Materials provided below:
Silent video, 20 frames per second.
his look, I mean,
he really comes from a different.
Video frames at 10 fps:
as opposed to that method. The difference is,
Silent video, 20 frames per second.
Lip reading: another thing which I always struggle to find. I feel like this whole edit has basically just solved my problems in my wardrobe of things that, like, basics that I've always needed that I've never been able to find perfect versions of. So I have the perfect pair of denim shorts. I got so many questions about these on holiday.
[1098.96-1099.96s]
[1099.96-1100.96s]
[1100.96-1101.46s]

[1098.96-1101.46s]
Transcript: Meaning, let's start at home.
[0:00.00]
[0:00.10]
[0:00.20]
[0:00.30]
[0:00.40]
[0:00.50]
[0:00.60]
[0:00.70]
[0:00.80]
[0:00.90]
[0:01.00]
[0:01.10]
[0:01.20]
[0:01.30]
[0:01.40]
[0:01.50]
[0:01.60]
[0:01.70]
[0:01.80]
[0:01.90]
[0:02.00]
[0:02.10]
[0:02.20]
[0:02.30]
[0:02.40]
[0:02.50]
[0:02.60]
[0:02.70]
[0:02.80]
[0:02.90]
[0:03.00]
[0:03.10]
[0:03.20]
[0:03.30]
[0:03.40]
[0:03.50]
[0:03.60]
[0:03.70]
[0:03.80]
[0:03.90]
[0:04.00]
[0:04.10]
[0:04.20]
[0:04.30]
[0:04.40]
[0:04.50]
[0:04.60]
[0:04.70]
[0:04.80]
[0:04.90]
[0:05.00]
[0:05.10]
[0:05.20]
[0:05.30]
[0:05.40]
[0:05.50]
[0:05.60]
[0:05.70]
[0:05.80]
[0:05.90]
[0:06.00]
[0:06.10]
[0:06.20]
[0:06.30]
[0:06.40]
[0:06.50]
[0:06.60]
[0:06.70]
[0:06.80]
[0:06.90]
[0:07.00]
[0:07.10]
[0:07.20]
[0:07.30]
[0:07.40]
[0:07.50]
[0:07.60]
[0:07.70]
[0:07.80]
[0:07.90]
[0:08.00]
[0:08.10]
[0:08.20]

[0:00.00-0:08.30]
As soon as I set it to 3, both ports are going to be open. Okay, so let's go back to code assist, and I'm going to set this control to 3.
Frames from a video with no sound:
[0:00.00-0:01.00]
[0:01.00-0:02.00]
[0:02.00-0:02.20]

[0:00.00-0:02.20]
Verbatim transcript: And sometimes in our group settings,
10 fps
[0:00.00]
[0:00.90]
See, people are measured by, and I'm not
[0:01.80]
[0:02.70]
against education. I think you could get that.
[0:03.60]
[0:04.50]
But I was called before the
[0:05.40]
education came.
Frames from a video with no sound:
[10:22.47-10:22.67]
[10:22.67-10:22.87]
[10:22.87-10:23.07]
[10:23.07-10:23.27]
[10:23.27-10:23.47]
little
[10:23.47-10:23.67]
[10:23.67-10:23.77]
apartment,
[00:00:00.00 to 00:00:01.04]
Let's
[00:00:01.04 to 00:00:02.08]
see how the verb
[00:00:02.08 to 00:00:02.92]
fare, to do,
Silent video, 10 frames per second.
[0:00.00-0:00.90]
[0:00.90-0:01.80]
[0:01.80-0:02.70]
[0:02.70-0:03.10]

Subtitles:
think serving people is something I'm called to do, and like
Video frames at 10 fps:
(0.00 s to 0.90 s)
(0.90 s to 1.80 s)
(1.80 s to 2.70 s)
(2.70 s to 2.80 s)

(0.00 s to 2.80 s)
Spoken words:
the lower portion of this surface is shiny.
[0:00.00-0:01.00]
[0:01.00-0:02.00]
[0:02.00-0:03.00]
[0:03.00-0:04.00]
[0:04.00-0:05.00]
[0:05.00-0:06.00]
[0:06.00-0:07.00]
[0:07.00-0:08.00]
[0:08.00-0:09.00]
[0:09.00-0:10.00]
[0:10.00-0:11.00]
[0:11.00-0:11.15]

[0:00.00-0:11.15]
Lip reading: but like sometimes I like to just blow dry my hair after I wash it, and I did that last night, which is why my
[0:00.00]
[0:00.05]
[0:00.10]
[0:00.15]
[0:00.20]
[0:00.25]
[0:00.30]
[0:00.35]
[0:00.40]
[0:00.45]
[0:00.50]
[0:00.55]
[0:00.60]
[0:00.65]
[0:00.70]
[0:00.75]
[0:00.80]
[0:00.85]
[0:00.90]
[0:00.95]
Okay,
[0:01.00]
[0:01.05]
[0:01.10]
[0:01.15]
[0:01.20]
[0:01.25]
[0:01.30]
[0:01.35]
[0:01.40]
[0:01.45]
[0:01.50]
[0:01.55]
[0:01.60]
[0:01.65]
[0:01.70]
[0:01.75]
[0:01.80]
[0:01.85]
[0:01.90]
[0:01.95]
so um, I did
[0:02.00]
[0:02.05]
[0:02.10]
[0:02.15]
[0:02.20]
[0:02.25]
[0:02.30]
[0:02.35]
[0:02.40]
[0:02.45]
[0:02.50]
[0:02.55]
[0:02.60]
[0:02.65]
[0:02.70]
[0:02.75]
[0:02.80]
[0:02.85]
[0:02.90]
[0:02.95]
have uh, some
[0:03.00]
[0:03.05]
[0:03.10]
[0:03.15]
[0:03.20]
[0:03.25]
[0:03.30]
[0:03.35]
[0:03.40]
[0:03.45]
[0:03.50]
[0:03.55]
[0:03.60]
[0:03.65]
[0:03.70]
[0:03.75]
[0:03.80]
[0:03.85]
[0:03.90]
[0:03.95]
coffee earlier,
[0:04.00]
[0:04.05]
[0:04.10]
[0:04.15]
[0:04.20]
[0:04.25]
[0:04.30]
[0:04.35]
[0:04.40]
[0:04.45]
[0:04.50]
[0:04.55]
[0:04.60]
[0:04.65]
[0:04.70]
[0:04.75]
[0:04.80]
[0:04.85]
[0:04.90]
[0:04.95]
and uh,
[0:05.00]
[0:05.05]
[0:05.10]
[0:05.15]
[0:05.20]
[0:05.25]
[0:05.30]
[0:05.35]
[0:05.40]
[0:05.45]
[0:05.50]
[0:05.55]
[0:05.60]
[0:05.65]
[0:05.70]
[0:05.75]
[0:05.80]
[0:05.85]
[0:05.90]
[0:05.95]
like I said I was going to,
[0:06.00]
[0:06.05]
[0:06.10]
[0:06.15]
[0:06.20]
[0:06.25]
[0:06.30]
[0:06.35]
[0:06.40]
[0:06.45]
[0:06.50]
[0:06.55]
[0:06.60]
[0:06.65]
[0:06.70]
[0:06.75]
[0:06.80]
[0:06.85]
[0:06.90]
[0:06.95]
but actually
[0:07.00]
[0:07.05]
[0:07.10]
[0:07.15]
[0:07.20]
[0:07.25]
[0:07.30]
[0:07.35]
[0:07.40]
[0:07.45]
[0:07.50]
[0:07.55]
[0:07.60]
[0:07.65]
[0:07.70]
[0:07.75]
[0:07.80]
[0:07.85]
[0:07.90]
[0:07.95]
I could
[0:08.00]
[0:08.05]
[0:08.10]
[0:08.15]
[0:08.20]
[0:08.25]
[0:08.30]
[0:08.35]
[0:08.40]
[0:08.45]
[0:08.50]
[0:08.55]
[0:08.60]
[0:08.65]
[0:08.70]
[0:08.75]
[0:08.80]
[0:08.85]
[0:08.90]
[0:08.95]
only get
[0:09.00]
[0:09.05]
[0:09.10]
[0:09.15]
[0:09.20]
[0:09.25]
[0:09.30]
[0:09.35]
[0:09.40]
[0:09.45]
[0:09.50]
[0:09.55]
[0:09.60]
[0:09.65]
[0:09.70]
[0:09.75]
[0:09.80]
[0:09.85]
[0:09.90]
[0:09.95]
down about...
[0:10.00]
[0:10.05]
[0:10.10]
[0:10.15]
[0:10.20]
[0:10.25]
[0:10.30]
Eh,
End of Materials provided.
- Work task -
Transcribe all of the material exactly as it appears.

- Response for this exercise -
Silent video, 20 frames per second.
his look, I mean,
he really comes from a different.
Video frames at 10 fps:
as opposed to that method. The difference is,
Silent video, 20 frames per second.
Lip reading: another thing which I always struggle to find. I feel like this whole edit has basically just solved my problems in my wardrobe of things that, like, basics that I've always needed that I've never been able to find perfect versions of. So I have the perfect pair of denim shorts. I got so many questions about these on holiday.
[1098.96-1099.96s]
[1099.96-1100.96s]
[1100.96-1101.46s]

[1098.96-1101.46s]
Transcript: Meaning, let's start at home.
[0:00.00]
[0:00.10]
[0:00.20]
[0:00.30]
[0:00.40]
[0:00.50]
[0:00.60]
[0:00.70]
[0:00.80]
[0:00.90]
[0:01.00]
[0:01.10]
[0:01.20]
[0:01.30]
[0:01.40]
[0:01.50]
[0:01.60]
[0:01.70]
[0:01.80]
[0:01.90]
[0:02.00]
[0:02.10]
[0:02.20]
[0:02.30]
[0:02.40]
[0:02.50]
[0:02.60]
[0:02.70]
[0:02.80]
[0:02.90]
[0:03.00]
[0:03.10]
[0:03.20]
[0:03.30]
[0:03.40]
[0:03.50]
[0:03.60]
[0:03.70]
[0:03.80]
[0:03.90]
[0:04.00]
[0:04.10]
[0:04.20]
[0:04.30]
[0:04.40]
[0:04.50]
[0:04.60]
[0:04.70]
[0:04.80]
[0:04.90]
[0:05.00]
[0:05.10]
[0:05.20]
[0:05.30]
[0:05.40]
[0:05.50]
[0:05.60]
[0:05.70]
[0:05.80]
[0:05.90]
[0:06.00]
[0:06.10]
[0:06.20]
[0:06.30]
[0:06.40]
[0:06.50]
[0:06.60]
[0:06.70]
[0:06.80]
[0:06.90]
[0:07.00]
[0:07.10]
[0:07.20]
[0:07.30]
[0:07.40]
[0:07.50]
[0:07.60]
[0:07.70]
[0:07.80]
[0:07.90]
[0:08.00]
[0:08.10]
[0:08.20]

[0:00.00-0:08.30]
As soon as I set it to 3, both ports are going to be open. Okay, so let's go back to code assist, and I'm going to set this control to 3.
Frames from a video with no sound:
[0:00.00-0:01.00]
[0:01.00-0:02.00]
[0:02.00-0:02.20]

[0:00.00-0:02.20]
Verbatim transcript: And sometimes in our group settings,
10 fps
[0:00.00]
[0:00.90]
See, people are measured by, and I'm not
[0:01.80]
[0:02.70]
against education. I think you could get that.
[0:03.60]
[0:04.50]
But I was called before the
[0:05.40]
education came.
Frames from a video with no sound:
[10:22.47-10:22.67]
[10:22.67-10:22.87]
[10:22.87-10:23.07]
[10:23.07-10:23.27]
[10:23.27-10:23.47]
little
[10:23.47-10:23.67]
[10:23.67-10:23.77]
apartment,
[00:00:00.00 to 00:00:01.04]
Let's
[00:00:01.04 to 00:00:02.08]
see how the verb
[00:00:02.08 to 00:00:02.92]
fare, to do,
Silent video, 10 frames per second.
[0:00.00-0:00.90]
[0:00.90-0:01.80]
[0:01.80-0:02.70]
[0:02.70-0:03.10]

Subtitles:
think serving people is something I'm called to do, and like
Video frames at 10 fps:
(0.00 s to 0.90 s)
(0.90 s to 1.80 s)
(1.80 s to 2.70 s)
(2.70 s to 2.80 s)

(0.00 s to 2.80 s)
Spoken words:
the lower portion of this surface is shiny.
[0:00.00-0:01.00]
[0:01.00-0:02.00]
[0:02.00-0:03.00]
[0:03.00-0:04.00]
[0:04.00-0:05.00]
[0:05.00-0:06.00]
[0:06.00-0:07.00]
[0:07.00-0:08.00]
[0:08.00-0:09.00]
[0:09.00-0:10.00]
[0:10.00-0:11.00]
[0:11.00-0:11.15]

[0:00.00-0:11.15]
Lip reading: but like sometimes I like to just blow dry my hair after I wash it, and I did that last night, which is why my
[0:00.00]
[0:00.05]
[0:00.10]
[0:00.15]
[0:00.20]
[0:00.25]
[0:00.30]
[0:00.35]
[0:00.40]
[0:00.45]
[0:00.50]
[0:00.55]
[0:00.60]
[0:00.65]
[0:00.70]
[0:00.75]
[0:00.80]
[0:00.85]
[0:00.90]
[0:00.95]
Okay,
[0:01.00]
[0:01.05]
[0:01.10]
[0:01.15]
[0:01.20]
[0:01.25]
[0:01.30]
[0:01.35]
[0:01.40]
[0:01.45]
[0:01.50]
[0:01.55]
[0:01.60]
[0:01.65]
[0:01.70]
[0:01.75]
[0:01.80]
[0:01.85]
[0:01.90]
[0:01.95]
so um, I did
[0:02.00]
[0:02.05]
[0:02.10]
[0:02.15]
[0:02.20]
[0:02.25]
[0:02.30]
[0:02.35]
[0:02.40]
[0:02.45]
[0:02.50]
[0:02.55]
[0:02.60]
[0:02.65]
[0:02.70]
[0:02.75]
[0:02.80]
[0:02.85]
[0:02.90]
[0:02.95]
have uh, some
[0:03.00]
[0:03.05]
[0:03.10]
[0:03.15]
[0:03.20]
[0:03.25]
[0:03.30]
[0:03.35]
[0:03.40]
[0:03.45]
[0:03.50]
[0:03.55]
[0:03.60]
[0:03.65]
[0:03.70]
[0:03.75]
[0:03.80]
[0:03.85]
[0:03.90]
[0:03.95]
coffee earlier,
[0:04.00]
[0:04.05]
[0:04.10]
[0:04.15]
[0:04.20]
[0:04.25]
[0:04.30]
[0:04.35]
[0:04.40]
[0:04.45]
[0:04.50]
[0:04.55]
[0:04.60]
[0:04.65]
[0:04.70]
[0:04.75]
[0:04.80]
[0:04.85]
[0:04.90]
[0:04.95]
and uh,
[0:05.00]
[0:05.05]
[0:05.10]
[0:05.15]
[0:05.20]
[0:05.25]
[0:05.30]
[0:05.35]
[0:05.40]
[0:05.45]
[0:05.50]
[0:05.55]
[0:05.60]
[0:05.65]
[0:05.70]
[0:05.75]
[0:05.80]
[0:05.85]
[0:05.90]
[0:05.95]
like I said I was going to,
[0:06.00]
[0:06.05]
[0:06.10]
[0:06.15]
[0:06.20]
[0:06.25]
[0:06.30]
[0:06.35]
[0:06.40]
[0:06.45]
[0:06.50]
[0:06.55]
[0:06.60]
[0:06.65]
[0:06.70]
[0:06.75]
[0:06.80]
[0:06.85]
[0:06.90]
[0:06.95]
but actually
[0:07.00]
[0:07.05]
[0:07.10]
[0:07.15]
[0:07.20]
[0:07.25]
[0:07.30]
[0:07.35]
[0:07.40]
[0:07.45]
[0:07.50]
[0:07.55]
[0:07.60]
[0:07.65]
[0:07.70]
[0:07.75]
[0:07.80]
[0:07.85]
[0:07.90]
[0:07.95]
I could
[0:08.00]
[0:08.05]
[0:08.10]
[0:08.15]
[0:08.20]
[0:08.25]
[0:08.30]
[0:08.35]
[0:08.40]
[0:08.45]
[0:08.50]
[0:08.55]
[0:08.60]
[0:08.65]
[0:08.70]
[0:08.75]
[0:08.80]
[0:08.85]
[0:08.90]
[0:08.95]
only get
[0:09.00]
[0:09.05]
[0:09.10]
[0:09.15]
[0:09.20]
[0:09.25]
[0:09.30]
[0:09.35]
[0:09.40]
[0:09.45]
[0:09.50]
[0:09.55]
[0:09.60]
[0:09.65]
[0:09.70]
[0:09.75]
[0:09.80]
[0:09.85]
[0:09.90]
[0:09.95]
down about...
[0:10.00]
[0:10.05]
[0:10.10]
[0:10.15]
[0:10.20]
[0:10.25]
[0:10.30]
Eh,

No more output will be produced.